EssilorLuxottica è già presente negli Usa con la rete EyeMed, il secondo gruppo negli Usa per la cura della vista che offre servizi (anche in combinazione con altre polizze assicurative) ai lavoratori. EyeMed opera attraverso un esteso numero di punti vendita negli Usa, tutti ottici medio-piccoli e indipendenti, trampolino di lancio per l’azienda di occhiali nel Nuovo Continente.

  • Stmicroelectronics

Infine, uno sguardo a Stmicroelectronics: l’azienda italo-francese, attiva nella produzione di componenti elettronici e di semiconduttori, oltre che sul Ftse Mib a Milano e sull’Euronext, è quotata anche sull’S&P 500, a Wall Street.

La forte interconnessione con i mercati del settore tech statunitense rende il titolo altamente volubile ai cambiamenti delle grandi aziende Usa. Non solo: anche in questo caso i rapporti Cina-Usa giocano un ruolo importante, soprattutto in considerazione delle restrizioni che Washington ha posto sull’azienda cinese Huawei sull’accesso alla tecnologia Usa.

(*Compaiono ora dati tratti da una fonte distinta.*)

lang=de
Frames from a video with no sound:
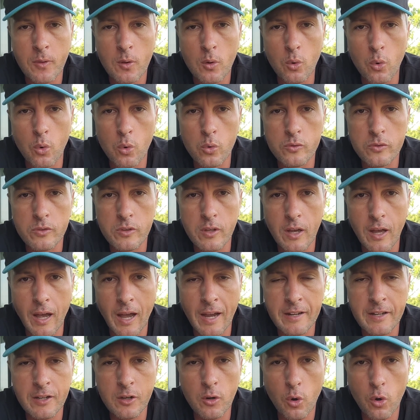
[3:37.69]
und äh,
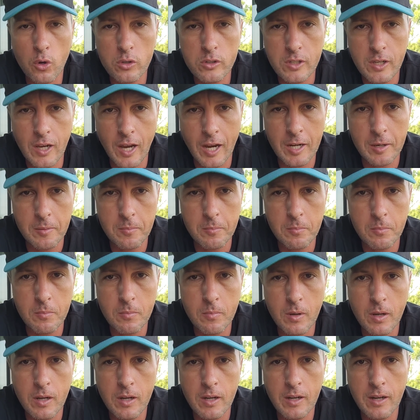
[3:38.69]
eine Nacht in
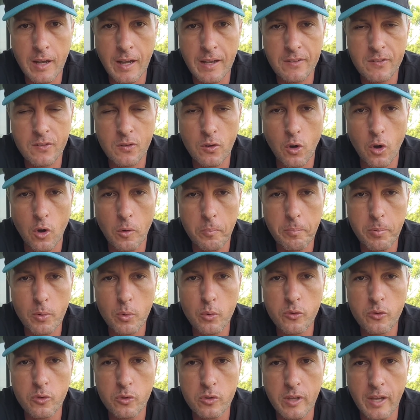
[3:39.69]
einem SOH äh,
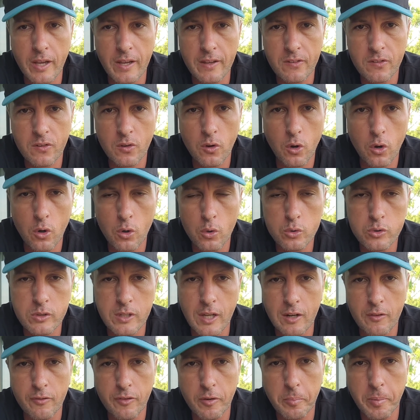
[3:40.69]
Plus oder SOH
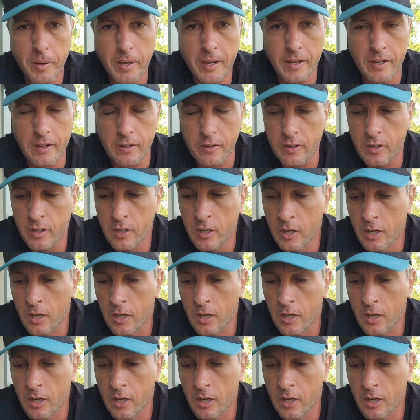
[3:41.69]
Hotel verbringen.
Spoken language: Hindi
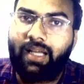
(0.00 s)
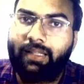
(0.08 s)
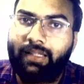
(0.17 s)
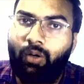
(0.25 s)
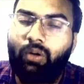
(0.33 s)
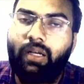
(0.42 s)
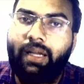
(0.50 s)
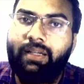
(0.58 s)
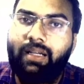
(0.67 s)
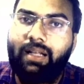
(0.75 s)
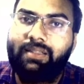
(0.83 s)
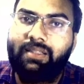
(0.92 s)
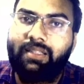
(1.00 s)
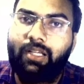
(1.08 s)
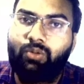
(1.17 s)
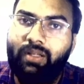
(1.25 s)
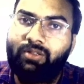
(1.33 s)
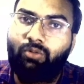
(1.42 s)
चाहते हैं ऑनलाइन क्लासेस का
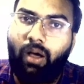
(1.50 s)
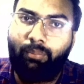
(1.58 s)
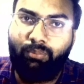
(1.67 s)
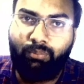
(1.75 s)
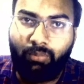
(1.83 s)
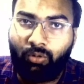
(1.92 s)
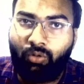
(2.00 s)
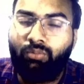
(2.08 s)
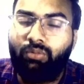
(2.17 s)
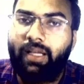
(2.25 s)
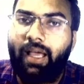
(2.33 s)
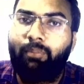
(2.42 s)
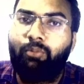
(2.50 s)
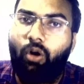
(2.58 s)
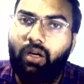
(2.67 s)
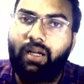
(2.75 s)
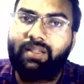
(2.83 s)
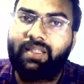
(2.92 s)
स्टूडेंट्स तो आप बिल्कुल मुझे आप
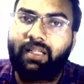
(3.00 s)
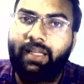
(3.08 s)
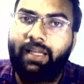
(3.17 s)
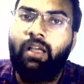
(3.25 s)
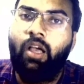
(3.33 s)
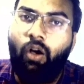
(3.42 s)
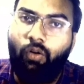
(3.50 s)
कॉल कर सकते हैं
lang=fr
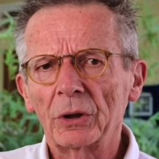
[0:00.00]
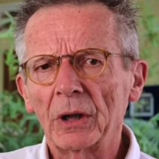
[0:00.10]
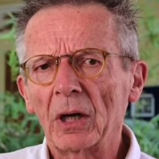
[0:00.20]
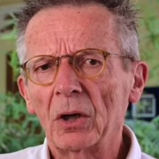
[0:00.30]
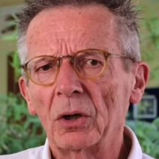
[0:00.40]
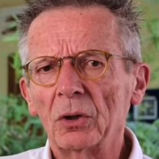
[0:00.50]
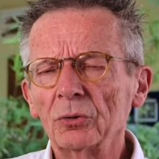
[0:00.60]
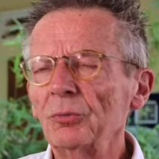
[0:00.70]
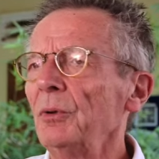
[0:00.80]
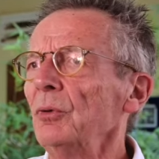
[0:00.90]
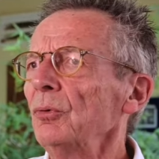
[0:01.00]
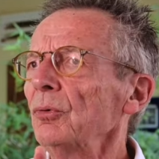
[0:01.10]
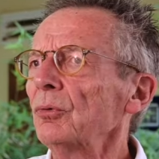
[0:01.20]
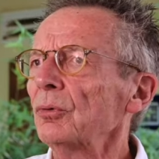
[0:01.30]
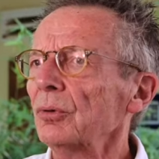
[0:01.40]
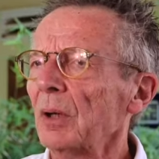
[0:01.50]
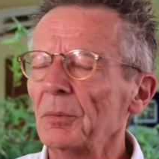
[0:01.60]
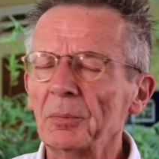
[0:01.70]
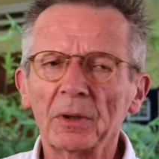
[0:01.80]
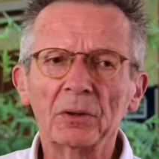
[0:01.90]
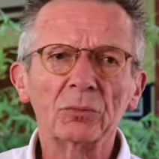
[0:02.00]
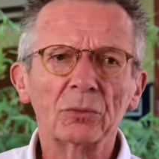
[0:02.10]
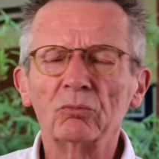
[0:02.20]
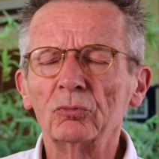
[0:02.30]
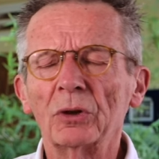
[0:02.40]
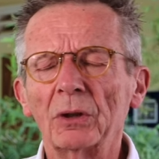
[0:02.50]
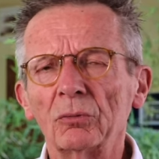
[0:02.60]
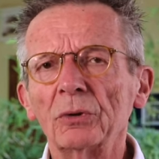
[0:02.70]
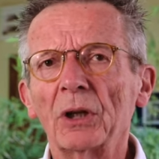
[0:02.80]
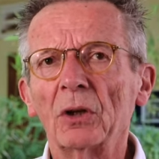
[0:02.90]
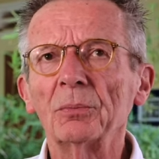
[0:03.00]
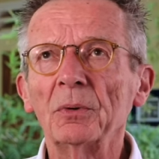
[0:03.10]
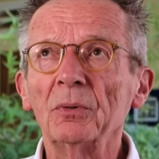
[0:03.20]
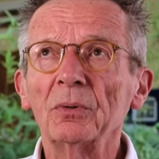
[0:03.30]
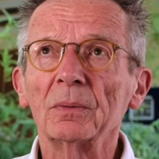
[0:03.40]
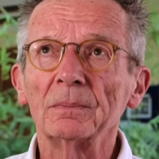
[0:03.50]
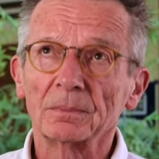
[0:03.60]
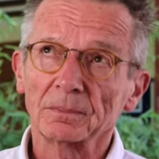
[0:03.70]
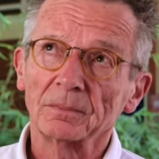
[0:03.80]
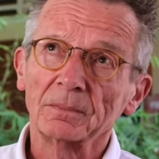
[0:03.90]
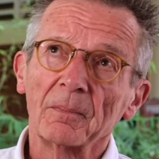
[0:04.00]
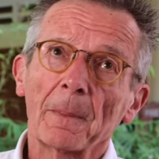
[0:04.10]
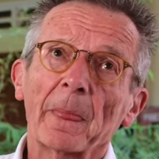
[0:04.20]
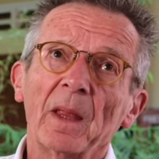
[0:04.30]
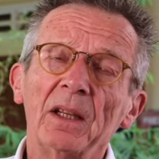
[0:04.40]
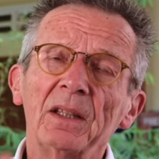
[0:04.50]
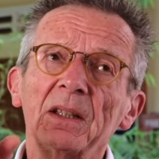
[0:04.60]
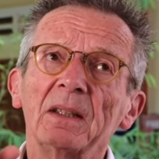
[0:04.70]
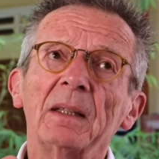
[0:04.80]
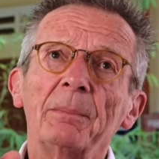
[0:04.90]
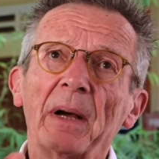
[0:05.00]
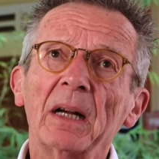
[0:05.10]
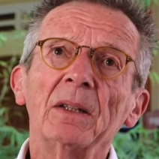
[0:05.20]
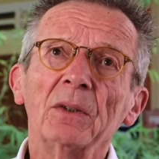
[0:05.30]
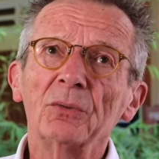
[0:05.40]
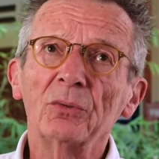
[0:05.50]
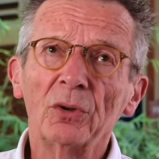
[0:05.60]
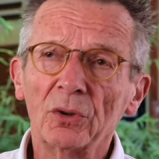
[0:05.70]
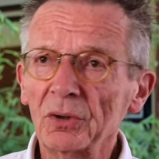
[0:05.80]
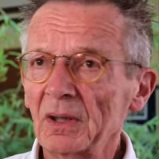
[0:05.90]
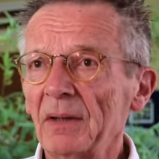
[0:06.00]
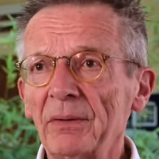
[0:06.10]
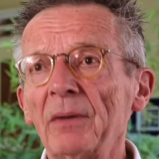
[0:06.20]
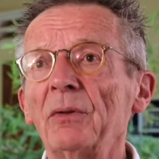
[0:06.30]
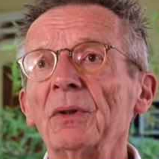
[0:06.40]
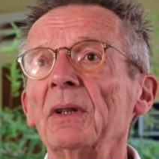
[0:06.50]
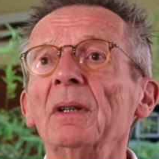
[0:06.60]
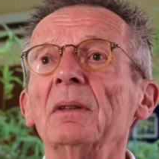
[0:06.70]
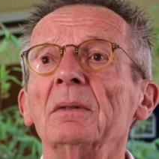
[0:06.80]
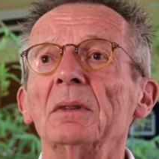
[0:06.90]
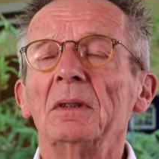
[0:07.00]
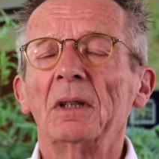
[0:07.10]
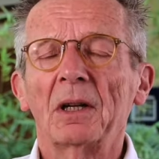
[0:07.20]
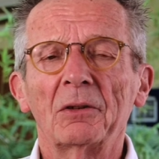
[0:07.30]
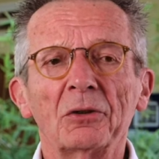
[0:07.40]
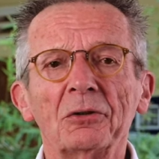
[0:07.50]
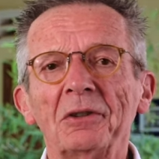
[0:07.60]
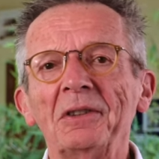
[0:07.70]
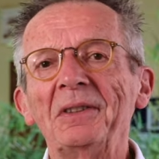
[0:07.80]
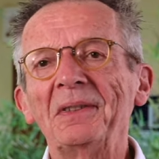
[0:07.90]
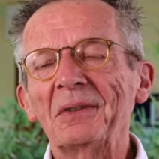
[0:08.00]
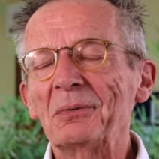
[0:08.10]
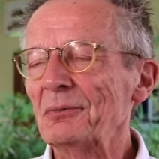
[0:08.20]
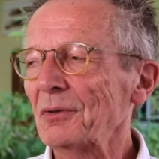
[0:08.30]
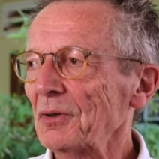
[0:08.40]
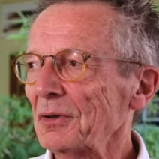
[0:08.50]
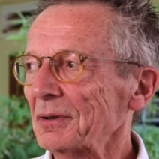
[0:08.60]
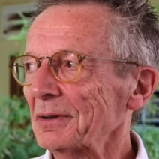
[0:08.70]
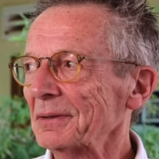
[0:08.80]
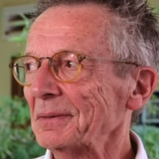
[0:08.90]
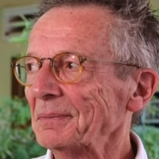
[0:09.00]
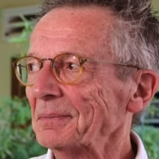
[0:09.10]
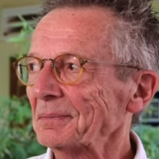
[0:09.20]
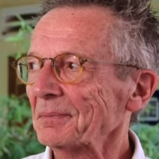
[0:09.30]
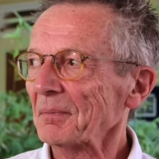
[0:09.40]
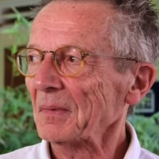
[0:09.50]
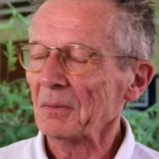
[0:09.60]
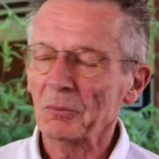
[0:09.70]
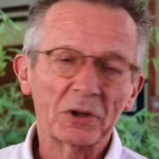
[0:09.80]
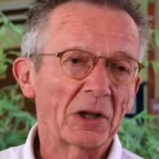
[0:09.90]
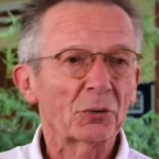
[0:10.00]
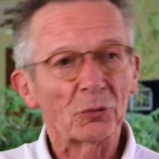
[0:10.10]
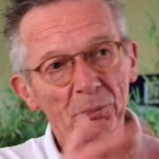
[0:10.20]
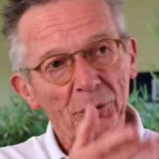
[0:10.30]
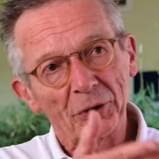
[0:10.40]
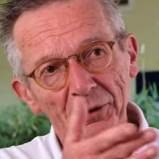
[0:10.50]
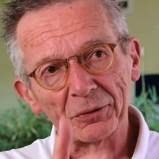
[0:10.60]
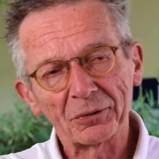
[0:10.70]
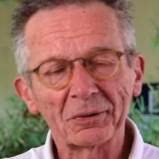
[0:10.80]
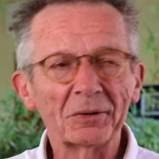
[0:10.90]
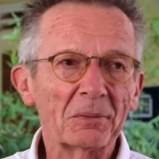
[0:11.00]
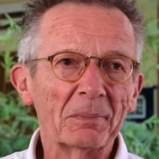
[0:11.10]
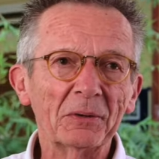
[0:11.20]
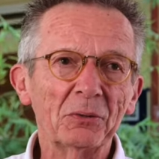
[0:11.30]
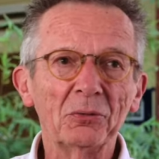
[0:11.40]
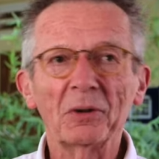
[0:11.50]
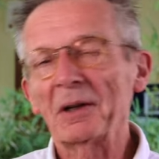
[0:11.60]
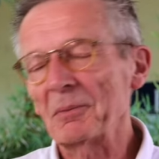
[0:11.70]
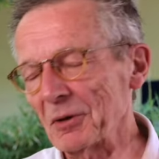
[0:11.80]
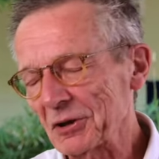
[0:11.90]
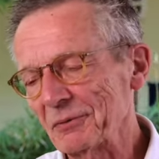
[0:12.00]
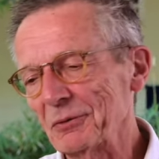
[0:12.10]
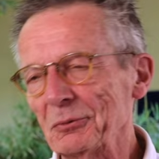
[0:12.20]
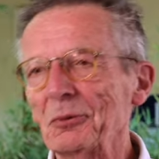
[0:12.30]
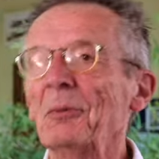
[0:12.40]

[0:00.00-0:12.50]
40 minutes à peu près, oui 40 minutes, et qui était parlée dans une langue qu'il avait inventée. Alors il disait souvent... Bon, il y a le trompe-l'œil euh, en peinture et moi j'ai fait du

L’ultima in ordine di tempo riguarda l’obbligo di licenza prima di vendere microchip prodotti anche con l’aiuto di software statunitensi: un problema per Stm, che progetta microprocessori in partnership con Huawei.

L’opinione dell’analista

Secondo il senior strategist di IG, Filippo Diodovich, l’impatto sui mercati azionari italiani potrebbe essere limitato. Secondo Diodovich: “Il grande pericolo per le piazze azionarie globali avrebbe potuto essere una possibile vittoria del democratico riformista Bernie Sanders, che aveva previsto nel suo programma una lotta ai guadagni folli delle élite della finanza di Wall Street”.

“La sconfitta di Sanders alle primarie democratiche ha allontanato i timori degli investitori su possibili forti restrizioni al mondo finanziario. Riteniamo tuttavia molto probabile che alcuni settori evidenzieranno dei guadagni in caso di vittoria di Trump (petrolifero e industriale), mentre altri saliranno con Biden presidente (tecnologico e energie rinnovabili)”.

“Da un punto di vista politico”, continuna Diodovich, “una vittoria di Trump manterrebbe lo status quo con rapporti diplomatici tra Europa e Stati Uniti che rimarranno molto freddi. Crediamo invece che un successo dei democratici porterebbe Biden a terminare l’isolamento degli Stati Uniti e a rinsaldare i rapporti diplomatici e commerciali”.